The conventional wisdom in Family Law is that the divorcing client is generally better served by achieving a mutually-agreed settlement of the issues in his or her case as opposed to having a judge decide the issues in court. Nonetheless, there are cases which, for any one of a number of reasons, have to be litigated. If you find yourself in this situation, what should you be looking for in selecting and working with a divorce litigator?
The answer can be summed up in three points: the theory of the case, organization and preparation.
The Theory of the Case. In order to put on an effective case which will persuade the judge to rule in your favor, your attorney must be able to assemble and analyze the relevant facts, research the statutes and cases to identify the controlling law, and then craft a succinct and persuasive “story” or theory which combines the facts and the law as a foundation for how the case will be presented to the court. For the case to be effective, the opening and closing arguments as well as the testimony of the witnesses and the exhibits presented in court must all fit into the structure created by the theory of the case.
Organization. An experienced litigator will have a well-developed method of bringing all of the moving parts of trial preparation into an organized process. Complex divorce cases are generally best handled by a law firm, where a team can be assembled to most efficiently handle the numerous tasks necessary to ready the case for trial. Some tasks will be assigned to the client, particularly those having to do with nailing down the facts about which the client has personal knowledge. Some will be completed by a paralegal such as the drafting of discovery requests and the preparation of financial statements. One of the attorneys may do the legal research necessary to flesh out the theory of the case and work with the witnesses, while the lead attorney will have overall responsibility for most effectively conducting the trial.
A critical skill for an effective Family Law litigator is the attorney’s ability to make decisions about what should be presented to the court and what should be left out. To an emotional client, all of the details surrounding the break-up of the marriage may seem important. But when a case is filled with clutter and “noise,” it is more difficult for the judge to focus on the facts on which the outcome of the case should turn. The litigator’s skill in keeping his or her eye “on the ball”, and not being distracted by non-essentials will be key in achieving a good outcome.

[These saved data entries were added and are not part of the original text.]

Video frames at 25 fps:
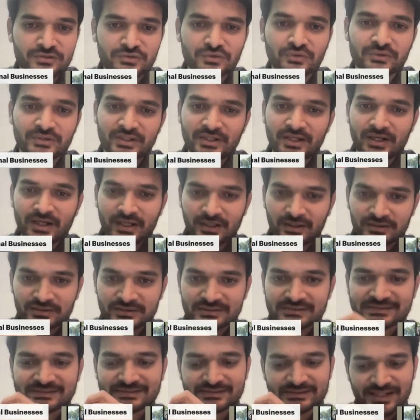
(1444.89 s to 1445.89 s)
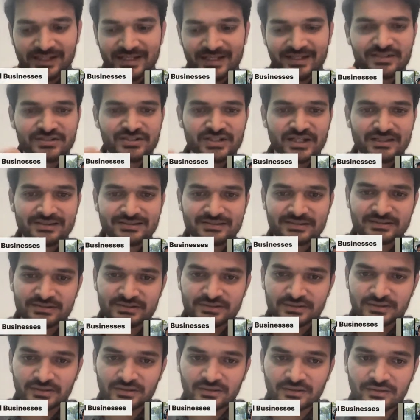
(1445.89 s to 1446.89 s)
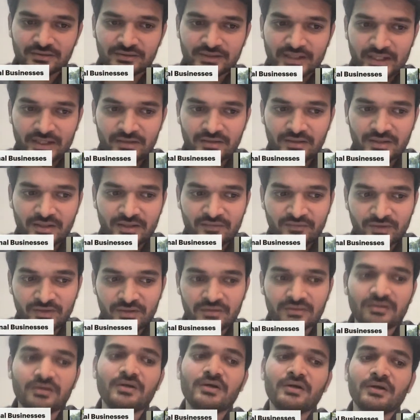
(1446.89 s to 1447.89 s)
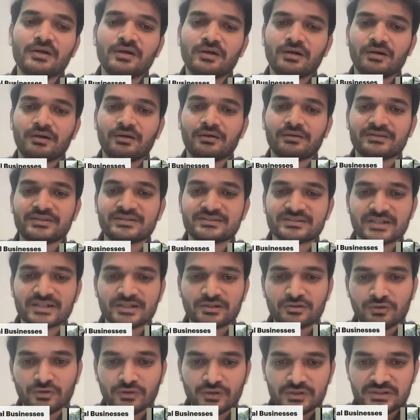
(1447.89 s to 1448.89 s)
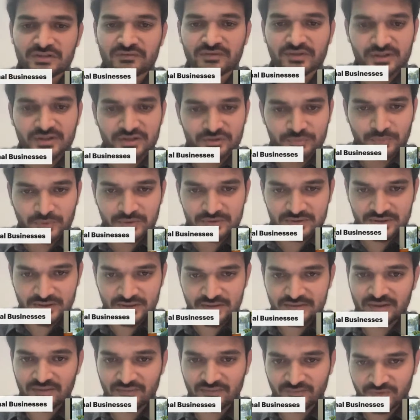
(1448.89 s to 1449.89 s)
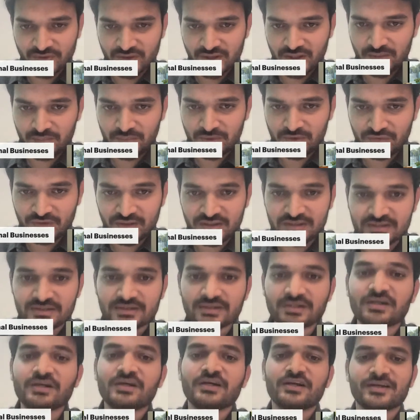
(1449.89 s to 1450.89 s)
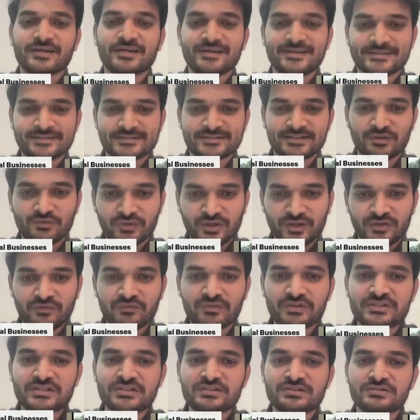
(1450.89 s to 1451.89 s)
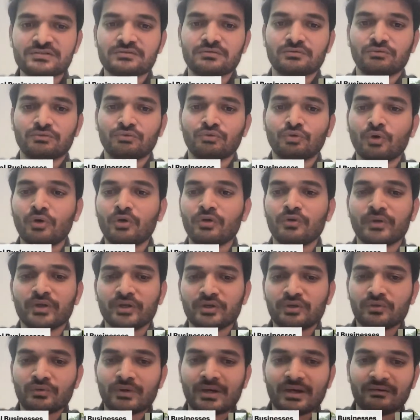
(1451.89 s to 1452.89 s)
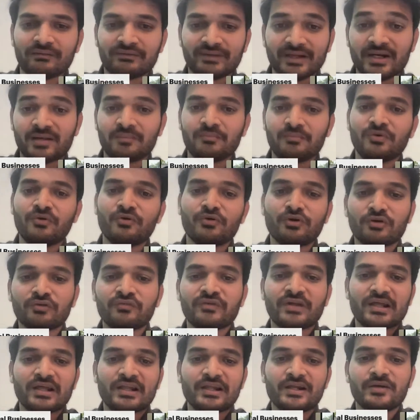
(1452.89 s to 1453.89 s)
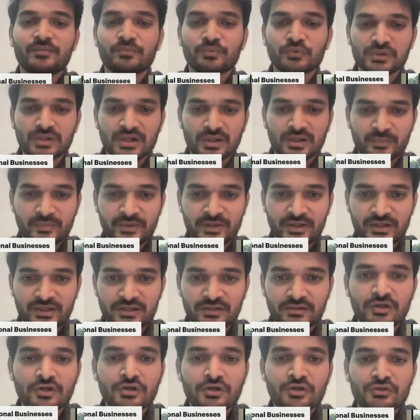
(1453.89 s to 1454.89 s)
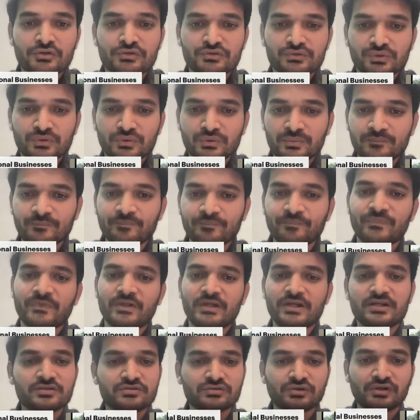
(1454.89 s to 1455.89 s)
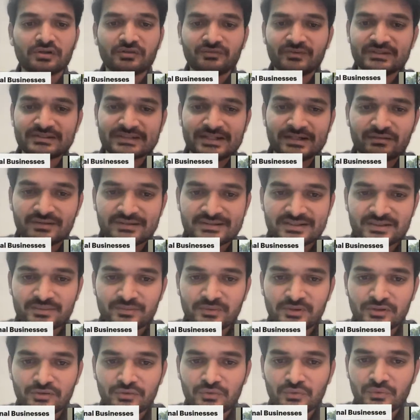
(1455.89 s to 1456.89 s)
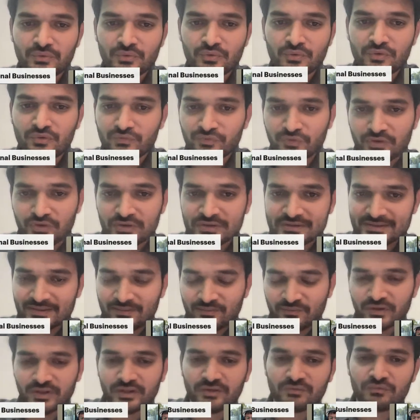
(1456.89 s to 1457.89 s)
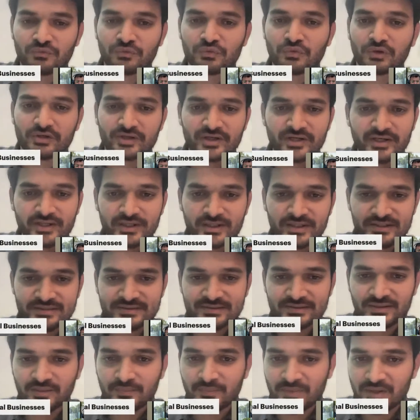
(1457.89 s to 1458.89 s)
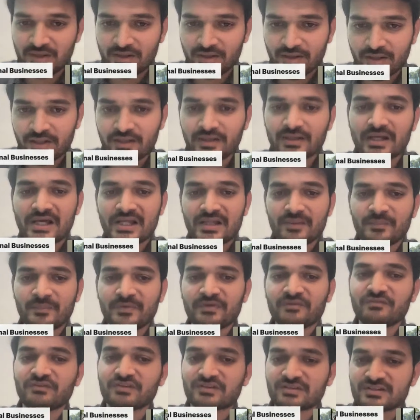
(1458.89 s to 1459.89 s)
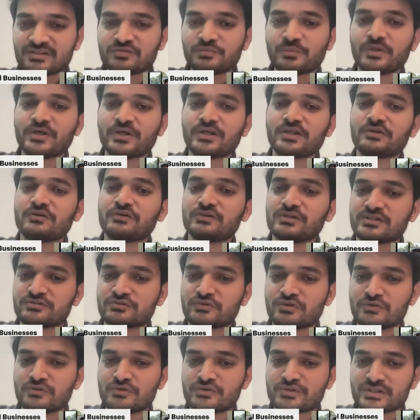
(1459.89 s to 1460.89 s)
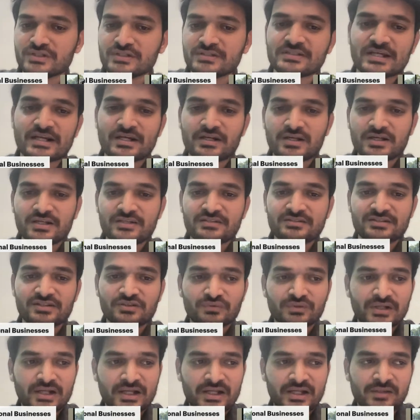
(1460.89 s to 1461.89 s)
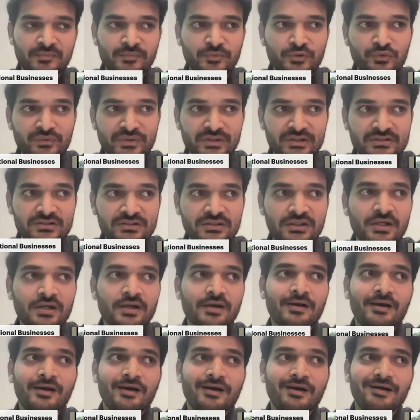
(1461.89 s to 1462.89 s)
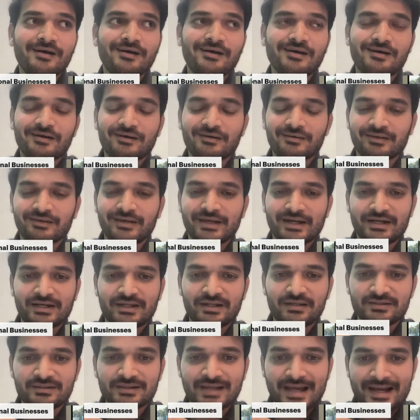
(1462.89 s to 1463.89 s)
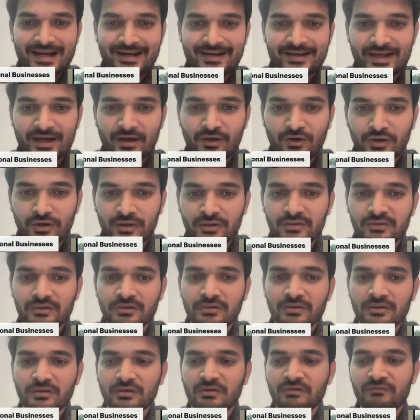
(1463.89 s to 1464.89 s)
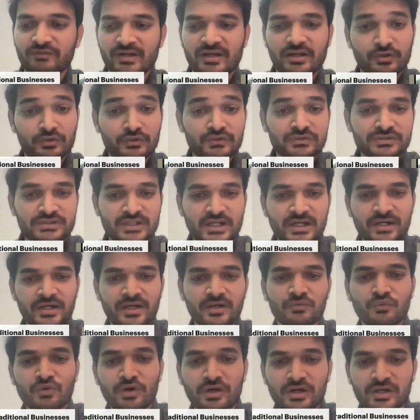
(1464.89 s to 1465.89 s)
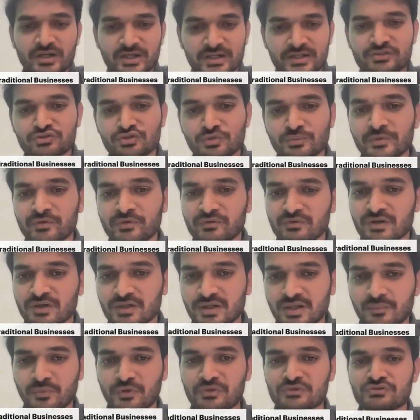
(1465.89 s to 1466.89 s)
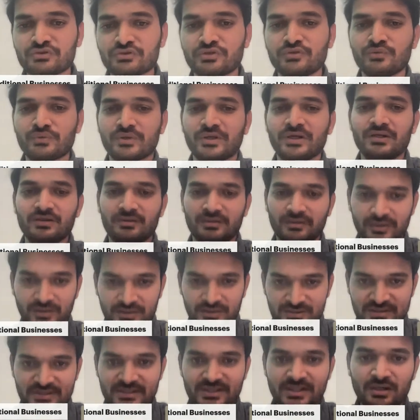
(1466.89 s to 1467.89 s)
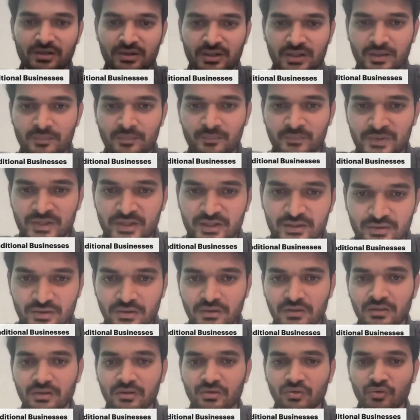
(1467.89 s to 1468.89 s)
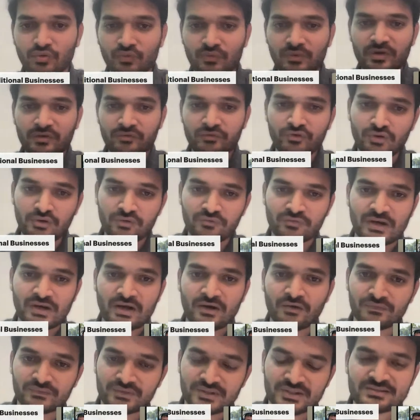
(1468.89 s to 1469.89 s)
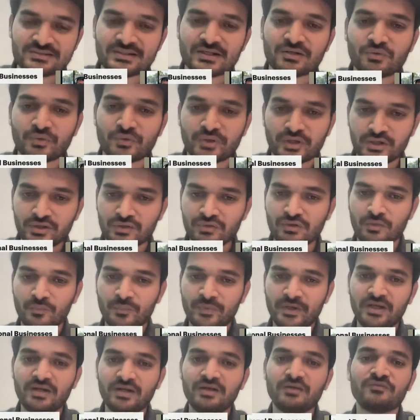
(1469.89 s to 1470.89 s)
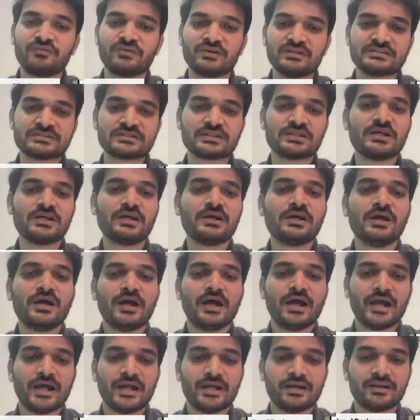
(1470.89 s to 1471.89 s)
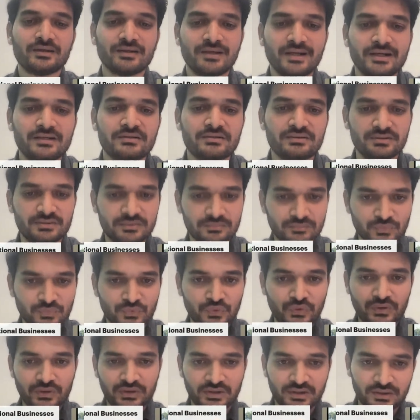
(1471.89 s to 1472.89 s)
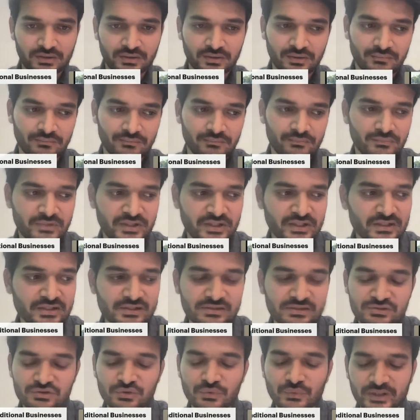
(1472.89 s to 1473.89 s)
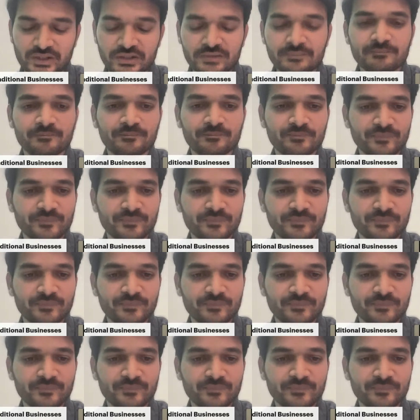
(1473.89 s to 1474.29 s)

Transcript: So there are slight chances that even this technology which this person is comfortable with is the one which is not going to have that amount of talent pool coming in. So it is always advisable to go for someone who already is in the market helping with these particular solutions. At least it will help you with getting the idea on where you stand and what needs to be worked upon. So you can see a complete overview of how things are going to operate first. and get more details over it.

Preparation. Laying out each factual and legal element which support the theory of the case, as well as how each element will be brought before the court, should be addressed early on in the trial prep process. Will the case need a subpoenaed document? Will an expert witness be necessary? Does the family accountant need to testify in order to establish a pivotal point? Can the client credibly testify to the critical item? Will that testimony need to be corroborated? Does the other party have evidence that will undercut the client’s testimony? All can and must be handled well in advance of trial.
Perhaps surprisingly, being an effective divorce litigator also requires being prepared for and open to settlement opportunities if they should present themselves. The uncovering of new facts may change the dynamics of the case to make settlement more feasible even though the trial preparation is well underway. The experienced divorce litigator will be prepared to take advantage of such a development if it occurs.
So if your divorce case may be heading for trial, look for the hallmarks of an effective litigator as you select and work with your attorney.